All payments under any of these federal programs will be processed and issued to eligible residents until June 26.

Once Georgia withdraws from federal programs, the state Department of Labor will continue to offer regular unemployment insurance benefits to eligible individuals. The maximum weekly benefit in the state is $ 365.

“(The Ministry of Labor) has dispersed nearly $ 22 billion over the past fourteen months to support families in this crisis, paying mortgages, electricity bills and grocery bills when Georgians had them. most needed, ”said Mark Butler, state labor commissioner, in a Release statement. “It is essential for us to support our economy and our local businesses by providing solutions to the obstacles faced by many Georgians when they return to work. “

Georgians looking for work are encouraged to visit Use Georgia. The online resource also provides resume support, career advice, skills testing, information on job fairs, career training services, as well as accessibility and special accommodations for students. disabled people and ex-combatants re-entering the labor market.

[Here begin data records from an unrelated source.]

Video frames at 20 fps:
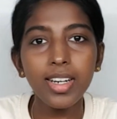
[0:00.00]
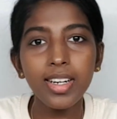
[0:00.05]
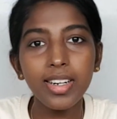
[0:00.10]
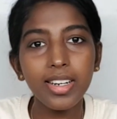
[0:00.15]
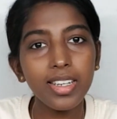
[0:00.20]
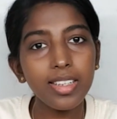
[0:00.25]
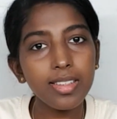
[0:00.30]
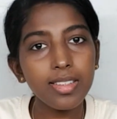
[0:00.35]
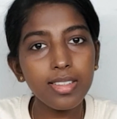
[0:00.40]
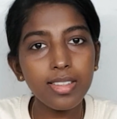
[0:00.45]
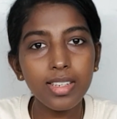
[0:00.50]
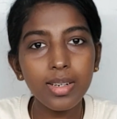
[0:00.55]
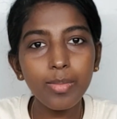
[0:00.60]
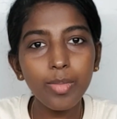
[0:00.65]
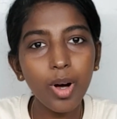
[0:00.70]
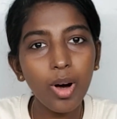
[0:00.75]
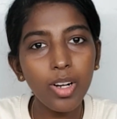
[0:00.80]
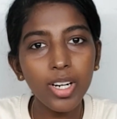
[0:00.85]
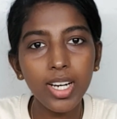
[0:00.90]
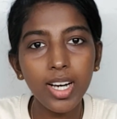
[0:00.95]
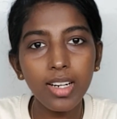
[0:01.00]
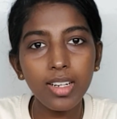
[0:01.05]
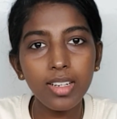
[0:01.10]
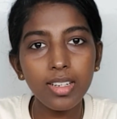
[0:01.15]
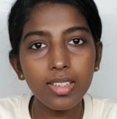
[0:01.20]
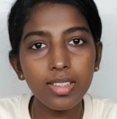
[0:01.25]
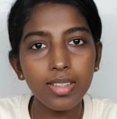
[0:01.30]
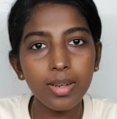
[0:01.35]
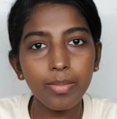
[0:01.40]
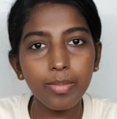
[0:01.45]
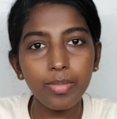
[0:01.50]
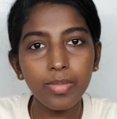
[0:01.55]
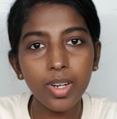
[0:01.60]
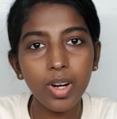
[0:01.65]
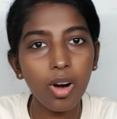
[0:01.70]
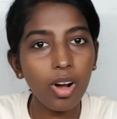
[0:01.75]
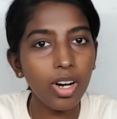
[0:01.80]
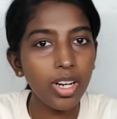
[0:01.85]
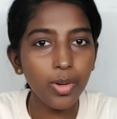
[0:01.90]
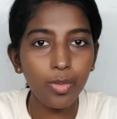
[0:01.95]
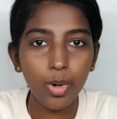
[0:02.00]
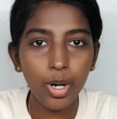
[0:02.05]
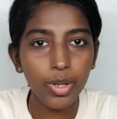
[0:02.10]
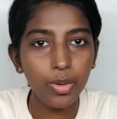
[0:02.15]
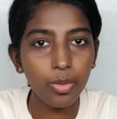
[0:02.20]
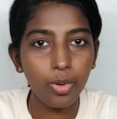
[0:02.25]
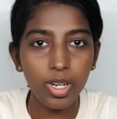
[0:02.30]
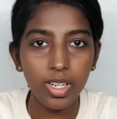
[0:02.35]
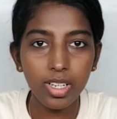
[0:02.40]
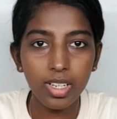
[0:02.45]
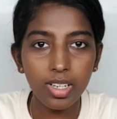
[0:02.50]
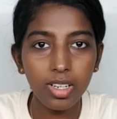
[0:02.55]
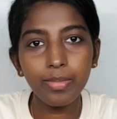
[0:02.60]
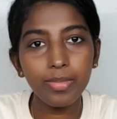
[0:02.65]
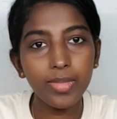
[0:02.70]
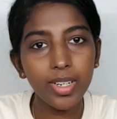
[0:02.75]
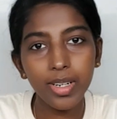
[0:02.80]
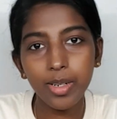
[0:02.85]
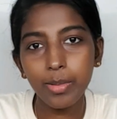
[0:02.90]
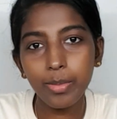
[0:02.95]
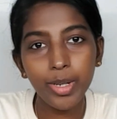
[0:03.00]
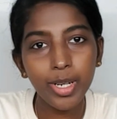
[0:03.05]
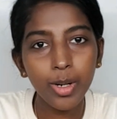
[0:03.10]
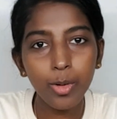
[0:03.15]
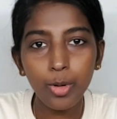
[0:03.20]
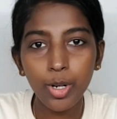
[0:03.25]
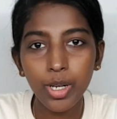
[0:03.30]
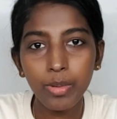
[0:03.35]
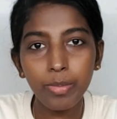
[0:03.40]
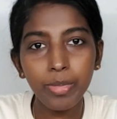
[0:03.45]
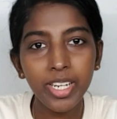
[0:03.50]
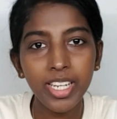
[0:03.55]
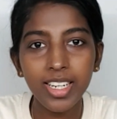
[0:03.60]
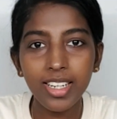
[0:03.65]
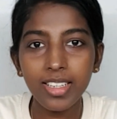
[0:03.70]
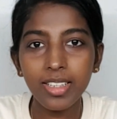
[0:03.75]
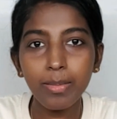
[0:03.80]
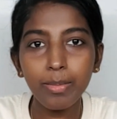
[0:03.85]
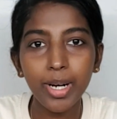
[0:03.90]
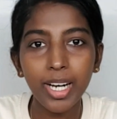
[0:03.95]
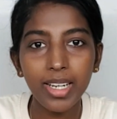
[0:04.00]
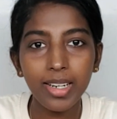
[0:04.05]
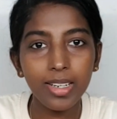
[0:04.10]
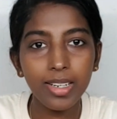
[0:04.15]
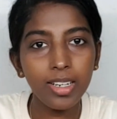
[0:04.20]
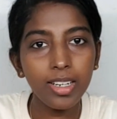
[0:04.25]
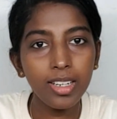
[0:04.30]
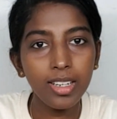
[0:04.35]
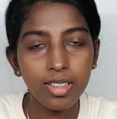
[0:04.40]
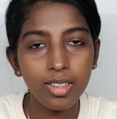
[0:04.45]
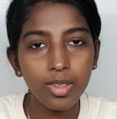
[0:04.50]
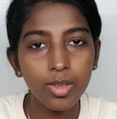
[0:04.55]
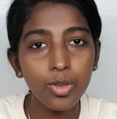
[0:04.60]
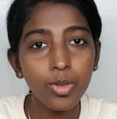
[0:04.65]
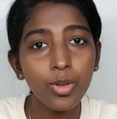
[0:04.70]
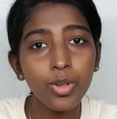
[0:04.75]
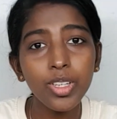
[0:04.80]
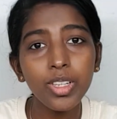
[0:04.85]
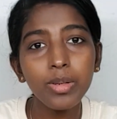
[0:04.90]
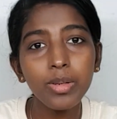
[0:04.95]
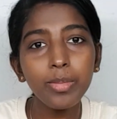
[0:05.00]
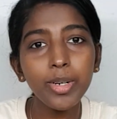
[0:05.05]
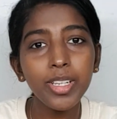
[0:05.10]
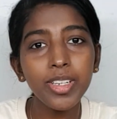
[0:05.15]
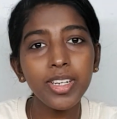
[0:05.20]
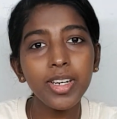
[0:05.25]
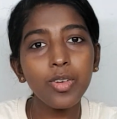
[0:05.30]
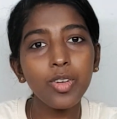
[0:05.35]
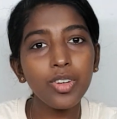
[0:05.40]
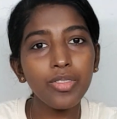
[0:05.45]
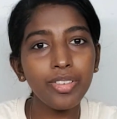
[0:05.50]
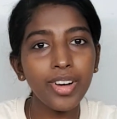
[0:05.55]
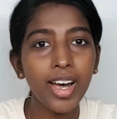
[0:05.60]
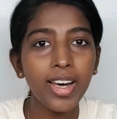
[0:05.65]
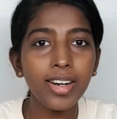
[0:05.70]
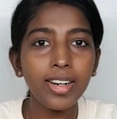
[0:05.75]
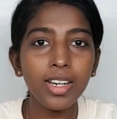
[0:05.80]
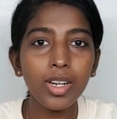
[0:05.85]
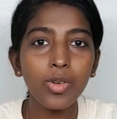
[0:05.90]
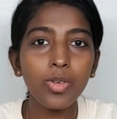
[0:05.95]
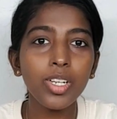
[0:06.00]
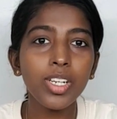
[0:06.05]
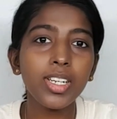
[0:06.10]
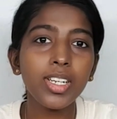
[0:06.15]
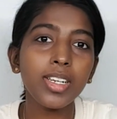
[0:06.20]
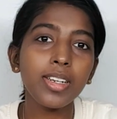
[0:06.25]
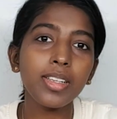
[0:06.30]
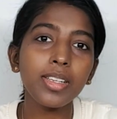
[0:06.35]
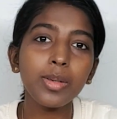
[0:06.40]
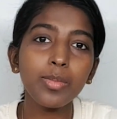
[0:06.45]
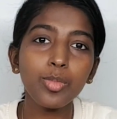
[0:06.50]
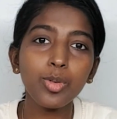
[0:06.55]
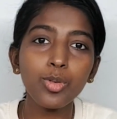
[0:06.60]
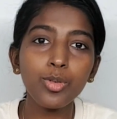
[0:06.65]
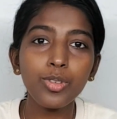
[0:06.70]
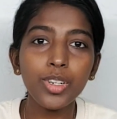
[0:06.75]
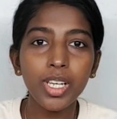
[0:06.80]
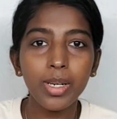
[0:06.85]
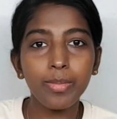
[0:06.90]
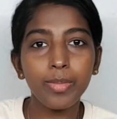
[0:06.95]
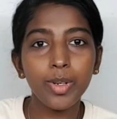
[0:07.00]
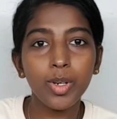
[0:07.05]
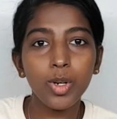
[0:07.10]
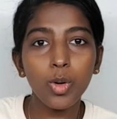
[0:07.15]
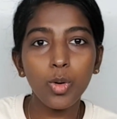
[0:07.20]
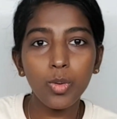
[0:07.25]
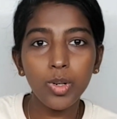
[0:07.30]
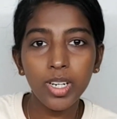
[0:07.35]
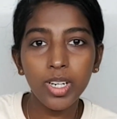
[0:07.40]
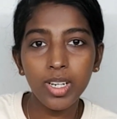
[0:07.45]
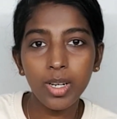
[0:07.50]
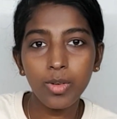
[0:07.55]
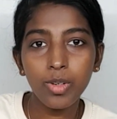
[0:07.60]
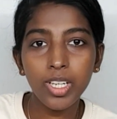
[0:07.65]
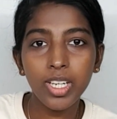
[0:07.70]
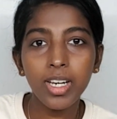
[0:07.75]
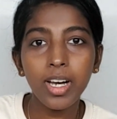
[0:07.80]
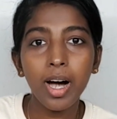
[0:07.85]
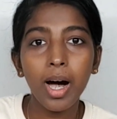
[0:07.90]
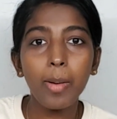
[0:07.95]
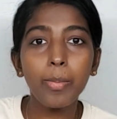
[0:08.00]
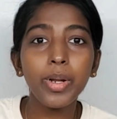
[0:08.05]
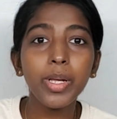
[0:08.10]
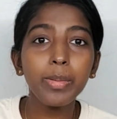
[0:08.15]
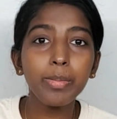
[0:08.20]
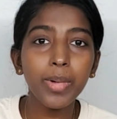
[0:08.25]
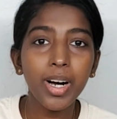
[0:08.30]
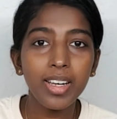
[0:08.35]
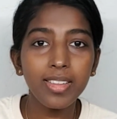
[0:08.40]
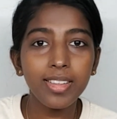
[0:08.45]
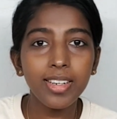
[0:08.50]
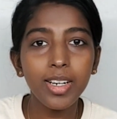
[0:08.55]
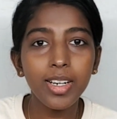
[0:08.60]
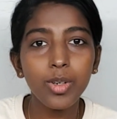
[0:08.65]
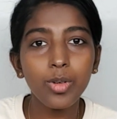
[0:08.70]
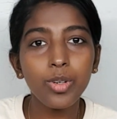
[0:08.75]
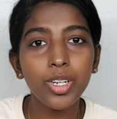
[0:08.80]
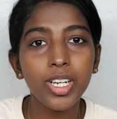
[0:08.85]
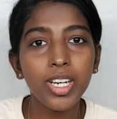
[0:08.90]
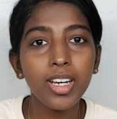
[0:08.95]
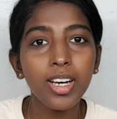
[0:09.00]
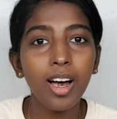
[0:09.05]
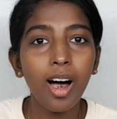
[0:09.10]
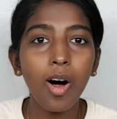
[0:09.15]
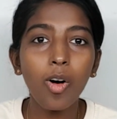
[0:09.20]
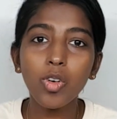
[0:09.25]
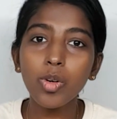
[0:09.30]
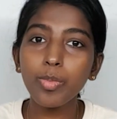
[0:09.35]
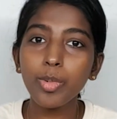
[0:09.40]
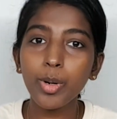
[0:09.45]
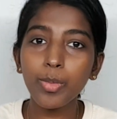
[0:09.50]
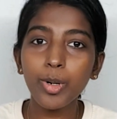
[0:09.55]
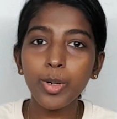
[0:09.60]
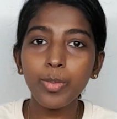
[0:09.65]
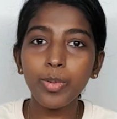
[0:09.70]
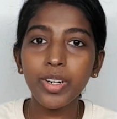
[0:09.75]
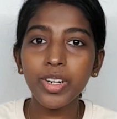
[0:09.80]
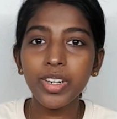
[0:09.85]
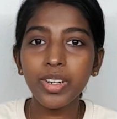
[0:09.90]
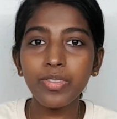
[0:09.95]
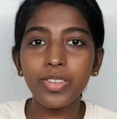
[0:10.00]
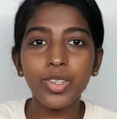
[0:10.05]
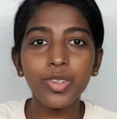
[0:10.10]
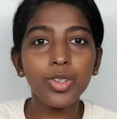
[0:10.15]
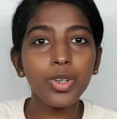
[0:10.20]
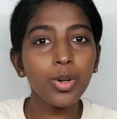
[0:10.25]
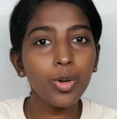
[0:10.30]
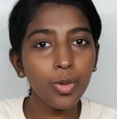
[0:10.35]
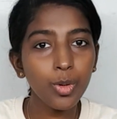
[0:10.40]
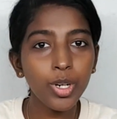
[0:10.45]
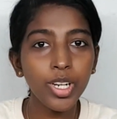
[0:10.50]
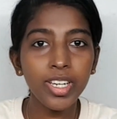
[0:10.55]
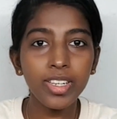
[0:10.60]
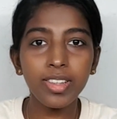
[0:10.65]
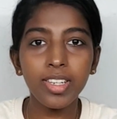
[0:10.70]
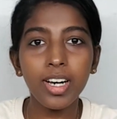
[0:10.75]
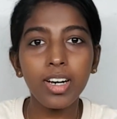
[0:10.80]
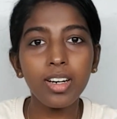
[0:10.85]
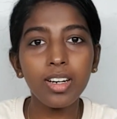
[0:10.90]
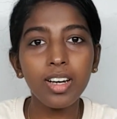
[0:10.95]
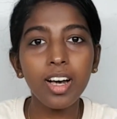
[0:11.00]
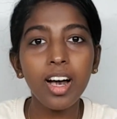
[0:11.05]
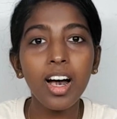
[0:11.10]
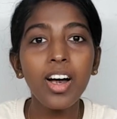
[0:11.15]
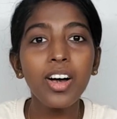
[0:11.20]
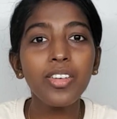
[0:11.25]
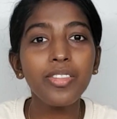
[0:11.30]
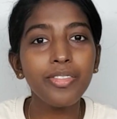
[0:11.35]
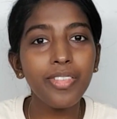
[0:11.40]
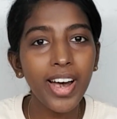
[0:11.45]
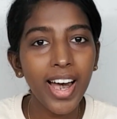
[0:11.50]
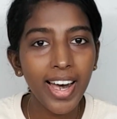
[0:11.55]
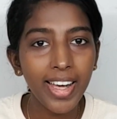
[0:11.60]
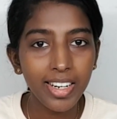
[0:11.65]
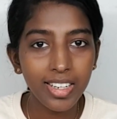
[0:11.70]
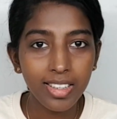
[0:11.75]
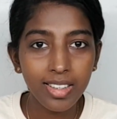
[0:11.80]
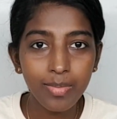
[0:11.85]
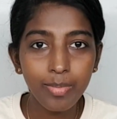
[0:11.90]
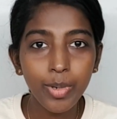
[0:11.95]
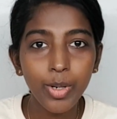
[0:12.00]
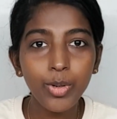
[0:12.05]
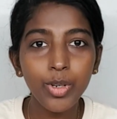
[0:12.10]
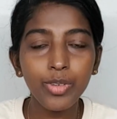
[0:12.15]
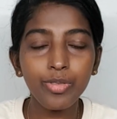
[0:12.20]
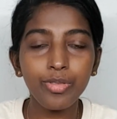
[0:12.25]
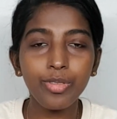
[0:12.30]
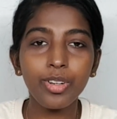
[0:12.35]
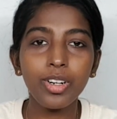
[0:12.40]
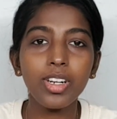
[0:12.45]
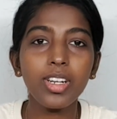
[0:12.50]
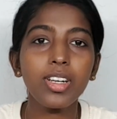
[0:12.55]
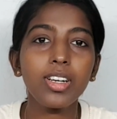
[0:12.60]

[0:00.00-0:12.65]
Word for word: ரேசிசம் ஆர் கலரிசம் கால் இட் வாட் யூ வாண்ட் ரெண்டுமே நான் ஒரே மீனிங்கில் தான் பார்க்குறேன் ஸோ இந்த மாதிரி அவங்க ஃபேர் அண்ட் லவ்லியிலேருந்து புது நேம் க்ளோ அண்ட் லவ்லி அப்படின்னு மாற்றினா கூட அவங்க ப்ரொமோட் பண்ணுற விஷயம் ஒரே தான் ஃபேர் இஸ் பியூட்டிஃபுல்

There is more of 251,000 job offers currently available, according to GADOL. Job seekers can register and upload up to five resumes, search for careers and training opportunities, and schedule daily or weekly email notifications about new job openings.

Alabama

As of June 19, Alabama will no longer participate in the according to federal programs:

  • Federal Pandemic Unemployment Compensation (FPUC), which provides an additional weekly payment of $ 300 to recipients of unemployment compensation.
  • Unemployment Pandemic Assistance (PUA), which offers benefits to those who would not generally qualify, such as the self-employed, concert workers and part-time workers.
  • Emergency Pandemic Unemployment Benefit (PEUC), which provides for an extension of benefits after regular benefits have been exhausted.
  • Mixed Income Unemployment Benefit (MEUC), which provides an additional benefit of $ 100 to some people with mixed income.

All payments deposited up to June 19 that qualify under any of the federal program requirements will continue to be processed.

“As Alabama’s economy continues to recover, more business owners and employers are telling us that it is increasingly difficult to find workers to fill available positions, even though job openings are plentiful, ”Ivey said at a press conference. “Alabama is giving the federal government 30 days’ notice that it’s time to get back to work.”

The Alabama Department of Labor has reinstated the job search requirement for those currently claiming benefits, which was temporarily lifted during the height of the pandemic. This forces people to actively seek work to remain eligible for unemployment benefits.

Free employment services are available to all Alabamians through the Alabama Career Center System, which operates 53 centers statewide. Services include resume preparation, interview skills, job search and application assistance, vocational and educational training programs, as well as on-the-job learning and training programs. employment.

Need help finding a job?

For residents of Columbus and Phenix City who may need additional help finding work, here is a list of local employment agencies:

Sydney Sims is the last minute reporter for the Ledger-Enquirer. It covers local crime news and the latest city news. Prior to joining LE, she worked for The Auburn Villager in Auburn, Ala. covering local government and city events. She graduated from Auburn University in Auburn, Alabama and is originally from Atlanta, Georgia.